**EXERCISE AIM:**
Return only the lines from the one that contains "[1:28:11.60-1:28:12.60]" through the last line of the records below, exactly as they stand. Pictures are not part of the copy.

[Stored dataset items]
::::::::
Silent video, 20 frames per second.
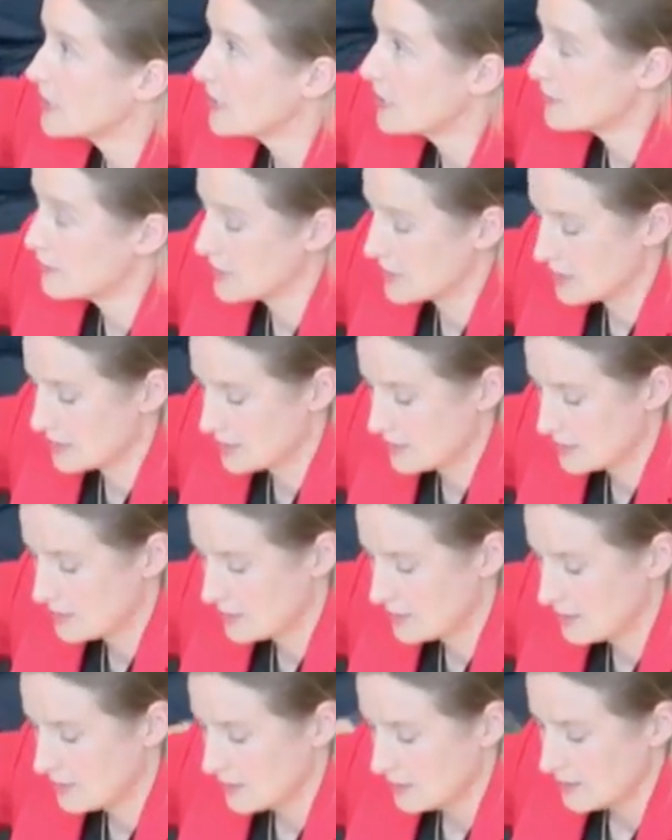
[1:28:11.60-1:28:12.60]
determined.
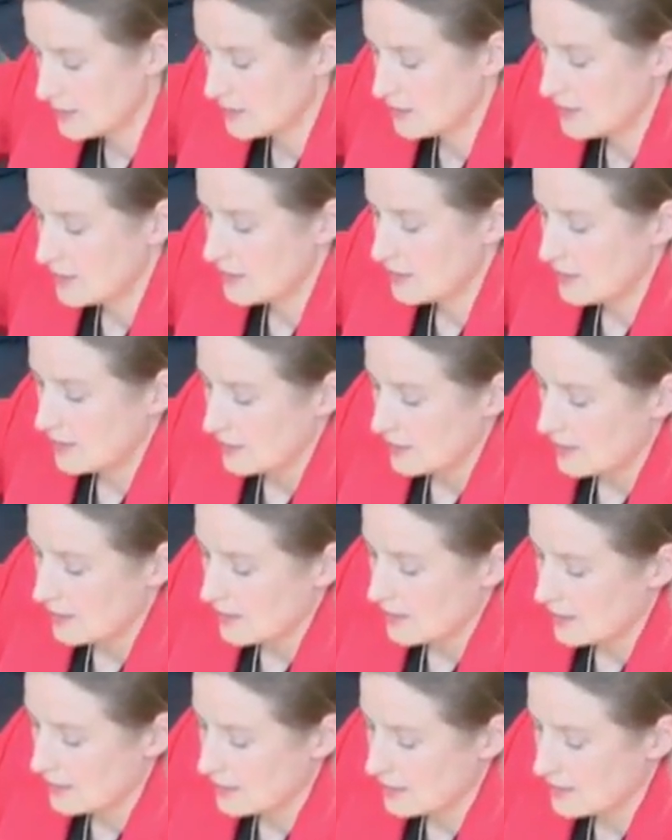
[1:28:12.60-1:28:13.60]

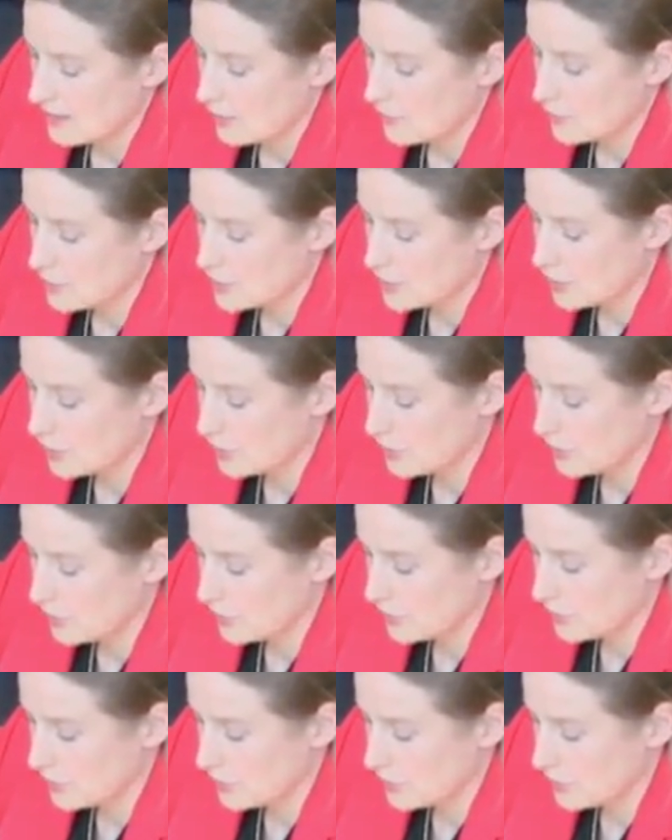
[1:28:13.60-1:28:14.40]
And I will show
::::::::
**ANSWER:**
[1:28:11.60-1:28:12.60]
determined.
[1:28:12.60-1:28:13.60]

[1:28:13.60-1:28:14.40]
And I will show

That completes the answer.